(Stored items)
┌──
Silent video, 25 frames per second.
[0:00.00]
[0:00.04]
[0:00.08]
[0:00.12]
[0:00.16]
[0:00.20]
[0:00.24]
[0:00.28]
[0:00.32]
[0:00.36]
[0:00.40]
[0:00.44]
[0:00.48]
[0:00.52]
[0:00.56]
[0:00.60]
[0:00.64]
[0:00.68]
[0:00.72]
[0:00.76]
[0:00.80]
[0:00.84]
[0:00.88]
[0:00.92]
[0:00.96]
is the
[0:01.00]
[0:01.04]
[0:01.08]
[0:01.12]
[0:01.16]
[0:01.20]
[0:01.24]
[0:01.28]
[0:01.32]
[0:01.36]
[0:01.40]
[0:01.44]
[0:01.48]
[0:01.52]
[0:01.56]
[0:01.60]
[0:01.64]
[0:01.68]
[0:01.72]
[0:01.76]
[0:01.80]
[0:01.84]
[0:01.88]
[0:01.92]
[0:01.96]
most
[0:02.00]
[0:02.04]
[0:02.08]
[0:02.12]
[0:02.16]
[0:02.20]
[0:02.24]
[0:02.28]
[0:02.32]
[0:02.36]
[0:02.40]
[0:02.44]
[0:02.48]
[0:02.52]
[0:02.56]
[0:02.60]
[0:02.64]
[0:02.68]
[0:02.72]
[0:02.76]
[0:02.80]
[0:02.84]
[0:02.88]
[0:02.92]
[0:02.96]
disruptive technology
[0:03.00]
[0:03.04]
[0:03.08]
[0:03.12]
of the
└──
• _ABOUT THIS TASK_:
Down to the last line, reproduce the entries above precisely.

• _RESULT FOR THIS EXERCISE_:
Silent video, 25 frames per second.
[0:00.00]
[0:00.04]
[0:00.08]
[0:00.12]
[0:00.16]
[0:00.20]
[0:00.24]
[0:00.28]
[0:00.32]
[0:00.36]
[0:00.40]
[0:00.44]
[0:00.48]
[0:00.52]
[0:00.56]
[0:00.60]
[0:00.64]
[0:00.68]
[0:00.72]
[0:00.76]
[0:00.80]
[0:00.84]
[0:00.88]
[0:00.92]
[0:00.96]
is the
[0:01.00]
[0:01.04]
[0:01.08]
[0:01.12]
[0:01.16]
[0:01.20]
[0:01.24]
[0:01.28]
[0:01.32]
[0:01.36]
[0:01.40]
[0:01.44]
[0:01.48]
[0:01.52]
[0:01.56]
[0:01.60]
[0:01.64]
[0:01.68]
[0:01.72]
[0:01.76]
[0:01.80]
[0:01.84]
[0:01.88]
[0:01.92]
[0:01.96]
most
[0:02.00]
[0:02.04]
[0:02.08]
[0:02.12]
[0:02.16]
[0:02.20]
[0:02.24]
[0:02.28]
[0:02.32]
[0:02.36]
[0:02.40]
[0:02.44]
[0:02.48]
[0:02.52]
[0:02.56]
[0:02.60]
[0:02.64]
[0:02.68]
[0:02.72]
[0:02.76]
[0:02.80]
[0:02.84]
[0:02.88]
[0:02.92]
[0:02.96]
disruptive technology
[0:03.00]
[0:03.04]
[0:03.08]
[0:03.12]
of the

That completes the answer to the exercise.